My thoughts exactly. Why did Mia leave Adam? Why did he let her leave? Why didn’t she say anything? Why did he become so self-destructive? Gayle answers all of these questions in Where She Went, but in the most heartbreakingly beautiful manner ever.
I read If I Stay when it first came out, so I’ve forgotten most of the details about what happened in it, but what I definitely remember is the emotional rollercoaster ride. And like many other readers, I didn’t expect there to be a sequel, but was also extremely intrigued and sad to hear about Adam and Mia’s breakup in the upcoming book.
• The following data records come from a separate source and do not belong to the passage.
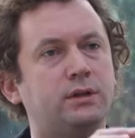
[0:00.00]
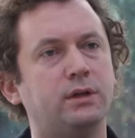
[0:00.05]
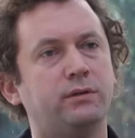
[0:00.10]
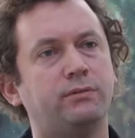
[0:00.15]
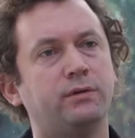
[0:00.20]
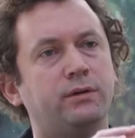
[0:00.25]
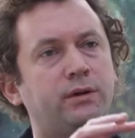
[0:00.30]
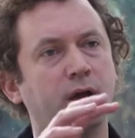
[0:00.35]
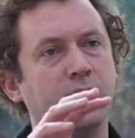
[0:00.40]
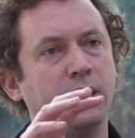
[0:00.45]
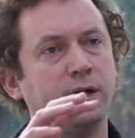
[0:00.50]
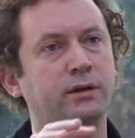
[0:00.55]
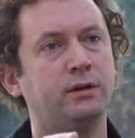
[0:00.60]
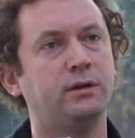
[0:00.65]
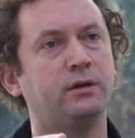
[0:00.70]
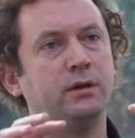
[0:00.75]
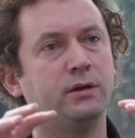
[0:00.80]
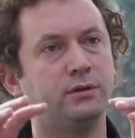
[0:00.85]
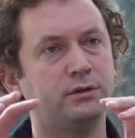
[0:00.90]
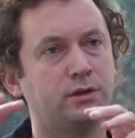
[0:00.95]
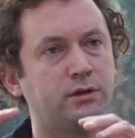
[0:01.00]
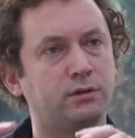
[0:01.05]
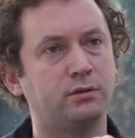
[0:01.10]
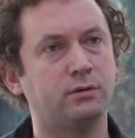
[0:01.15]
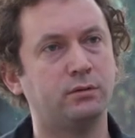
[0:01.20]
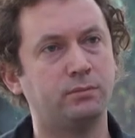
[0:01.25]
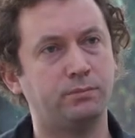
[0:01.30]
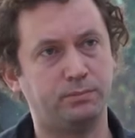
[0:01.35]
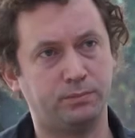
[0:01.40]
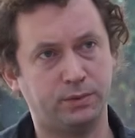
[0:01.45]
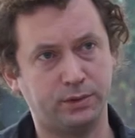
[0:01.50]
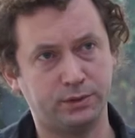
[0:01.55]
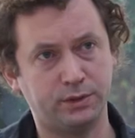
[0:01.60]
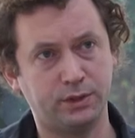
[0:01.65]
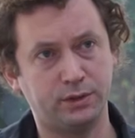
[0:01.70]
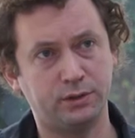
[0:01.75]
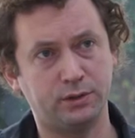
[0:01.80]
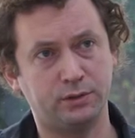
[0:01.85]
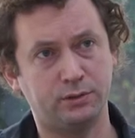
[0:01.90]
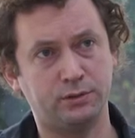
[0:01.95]
different ideological
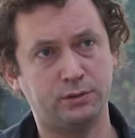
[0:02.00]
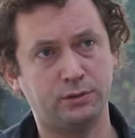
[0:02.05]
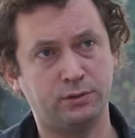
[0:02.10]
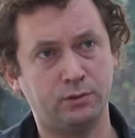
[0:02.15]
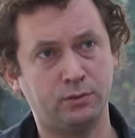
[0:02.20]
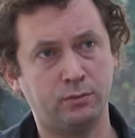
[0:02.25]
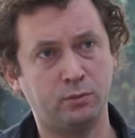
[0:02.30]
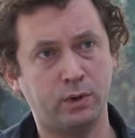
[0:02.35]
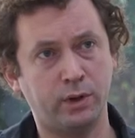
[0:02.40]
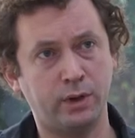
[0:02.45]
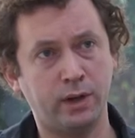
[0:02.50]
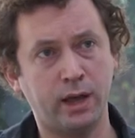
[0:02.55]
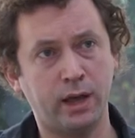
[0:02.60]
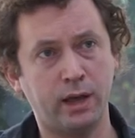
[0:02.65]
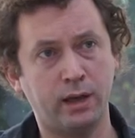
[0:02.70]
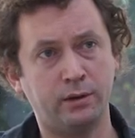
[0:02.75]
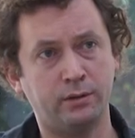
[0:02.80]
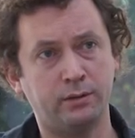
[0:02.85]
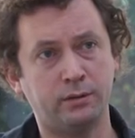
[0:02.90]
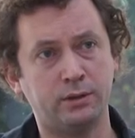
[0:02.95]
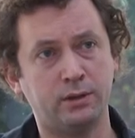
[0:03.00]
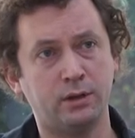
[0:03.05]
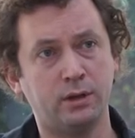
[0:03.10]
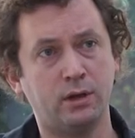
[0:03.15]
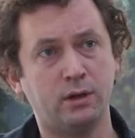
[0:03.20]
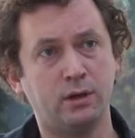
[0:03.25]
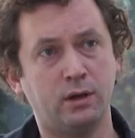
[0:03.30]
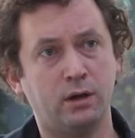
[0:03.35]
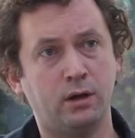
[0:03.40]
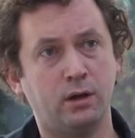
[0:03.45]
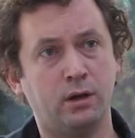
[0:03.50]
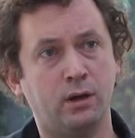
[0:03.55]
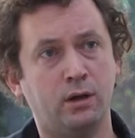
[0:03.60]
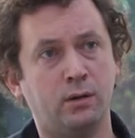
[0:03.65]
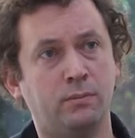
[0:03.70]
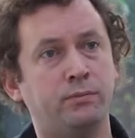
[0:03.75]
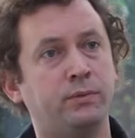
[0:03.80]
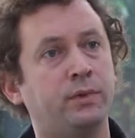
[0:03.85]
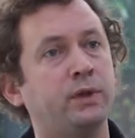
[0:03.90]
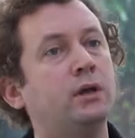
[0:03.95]
positions. On the one hand,
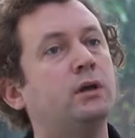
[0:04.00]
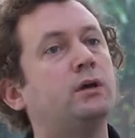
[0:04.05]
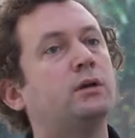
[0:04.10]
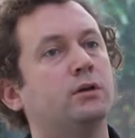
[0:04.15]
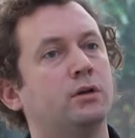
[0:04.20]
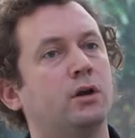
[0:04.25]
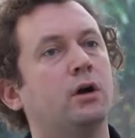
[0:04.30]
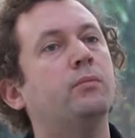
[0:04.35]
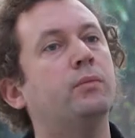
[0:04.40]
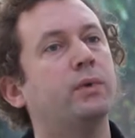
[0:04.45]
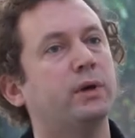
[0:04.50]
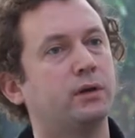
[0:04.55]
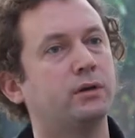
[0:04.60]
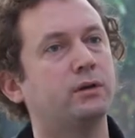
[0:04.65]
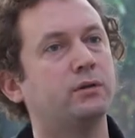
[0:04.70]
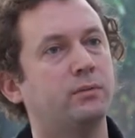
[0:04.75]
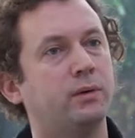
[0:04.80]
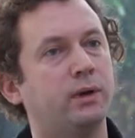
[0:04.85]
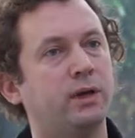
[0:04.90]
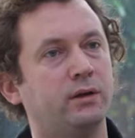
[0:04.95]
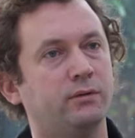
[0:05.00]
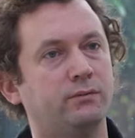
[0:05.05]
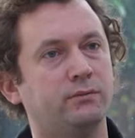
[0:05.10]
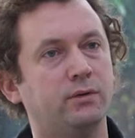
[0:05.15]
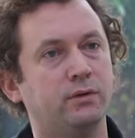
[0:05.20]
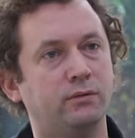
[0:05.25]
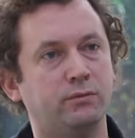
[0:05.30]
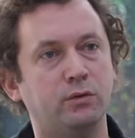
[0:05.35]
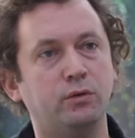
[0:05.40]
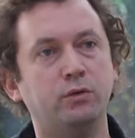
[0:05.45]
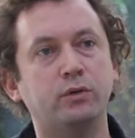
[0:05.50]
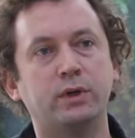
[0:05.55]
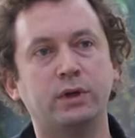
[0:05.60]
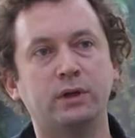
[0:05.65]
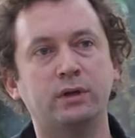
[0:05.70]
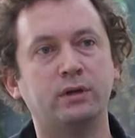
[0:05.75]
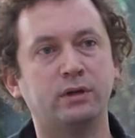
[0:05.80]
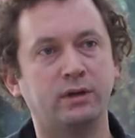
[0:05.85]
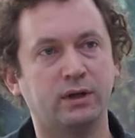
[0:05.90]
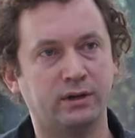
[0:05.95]
the economic way of
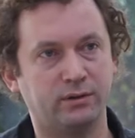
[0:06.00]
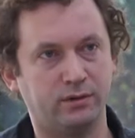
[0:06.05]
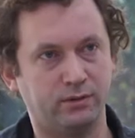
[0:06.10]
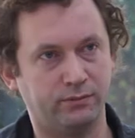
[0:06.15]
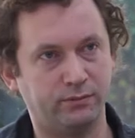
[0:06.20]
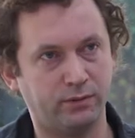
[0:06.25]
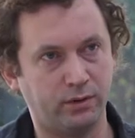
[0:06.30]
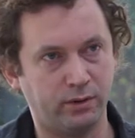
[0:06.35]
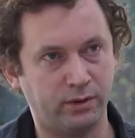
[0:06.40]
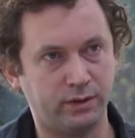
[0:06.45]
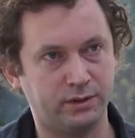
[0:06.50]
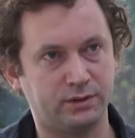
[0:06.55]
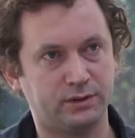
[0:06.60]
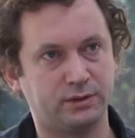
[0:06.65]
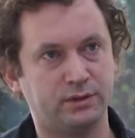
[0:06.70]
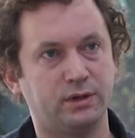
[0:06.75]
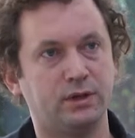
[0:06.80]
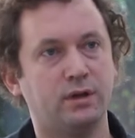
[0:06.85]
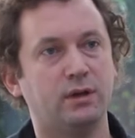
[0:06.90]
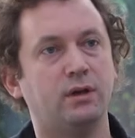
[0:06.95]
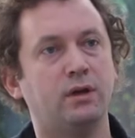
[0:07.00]
looking at the forest.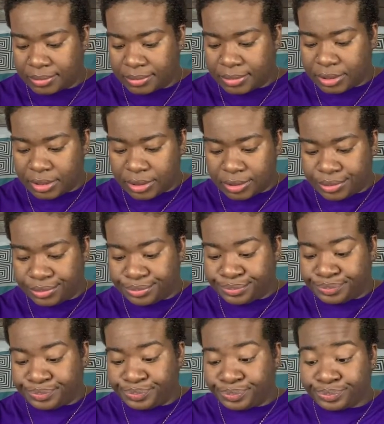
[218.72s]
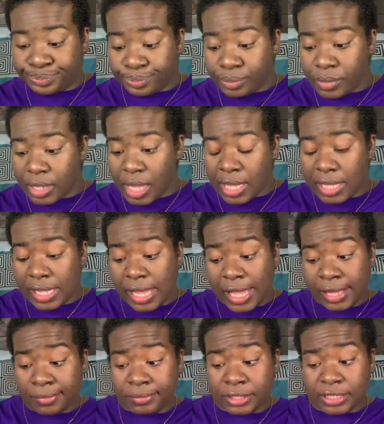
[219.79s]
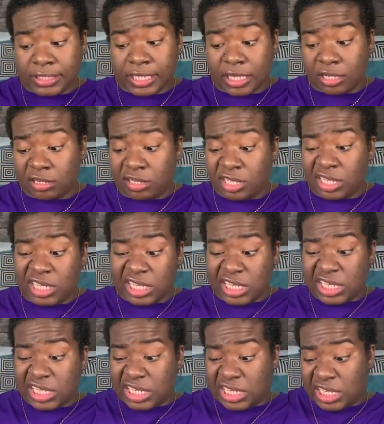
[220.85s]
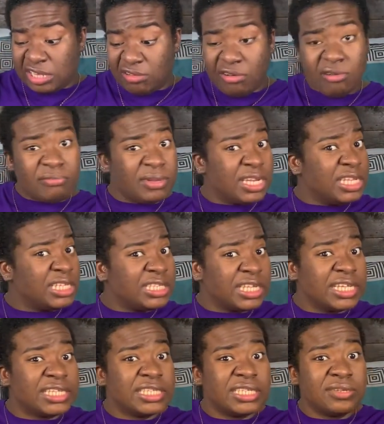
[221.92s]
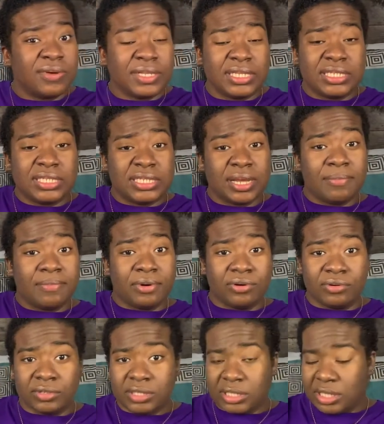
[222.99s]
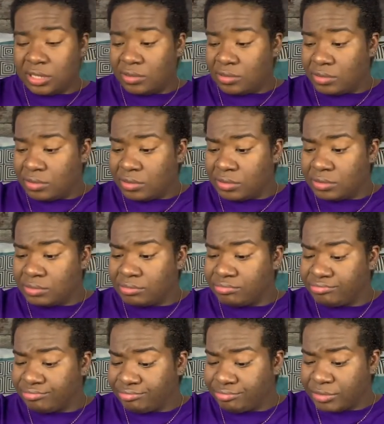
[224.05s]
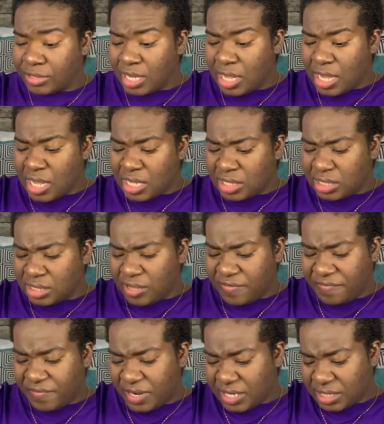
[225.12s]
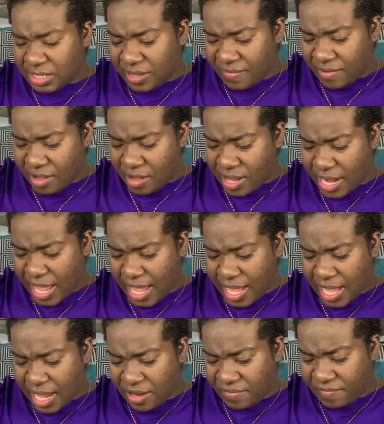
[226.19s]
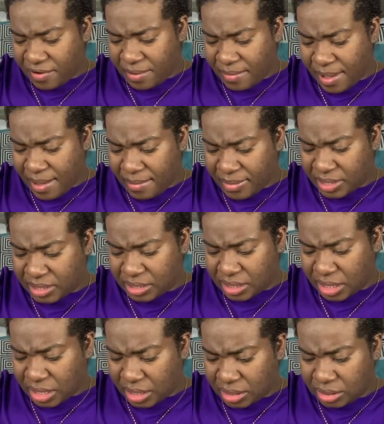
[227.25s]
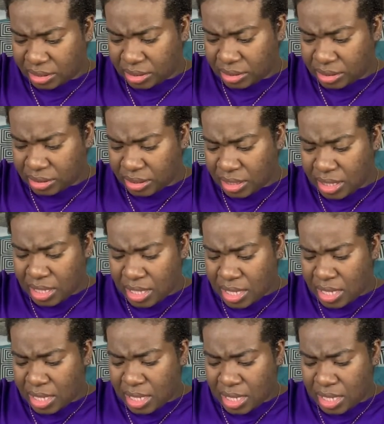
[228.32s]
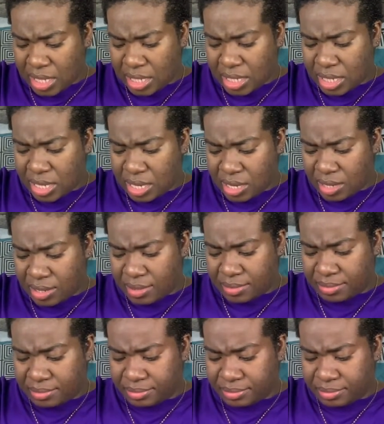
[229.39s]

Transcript: So yeah, I'm just gonna open this and see what it's about, you know. So first of all, I got it from Amazon, and how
At the beginning of Where She Went, everything seems extremely hopeless and dark and tragic. Despite the fact that she dumped Adam, I wasn’t really mad at Mia because of course there must be a reason for why she would do such a thing. What did get me angry though, was afterwards, when she’s talking to Adam like she hasn’t totally ruined his life. But on the other hand, her words also brought out what an amazingly sweet and strong character she is. When I wasn’t so furious with her, I could completely see and understand why Adam fell so crazily and madly in love with her in the first place.
The tremor in my hand has become so normal, so nonstop, that it’s generally imperceptible to me. But as soon as my fingers close around Mia’s, the thing I notice is that it stops and suddenly it goes quiet, like when the squall of feedback is suddenly cut when someone switches off an amp. And I could linger here forever.
And the part that I love the most about this book is how incredibly real everything and everyone is. I know that’s to be expected, since this is realistic fiction, but it’s also not always a given that a book will be so powerfully gripping. Adam’s life post-breakup is heartbreaking to read about, because he seems so broken and irreparable and halfhearted about everything, but I also found his reaction to the breakup tragedy sort of sweet in the way most sad things that have nothing to do with you are sweet.
The ending was expected, but then again, the simplicity with which Gayle describes Adam and Mias’ feelings makes the whole clichéd factor pretty much unnoticeable.
And I know I say this at the end of every good book I read with lovable characters, but is it too much to ask for a short epilogue set a few years after the ending?? I really want to see more of Adam and Mia as a couple. Pretty pretty please?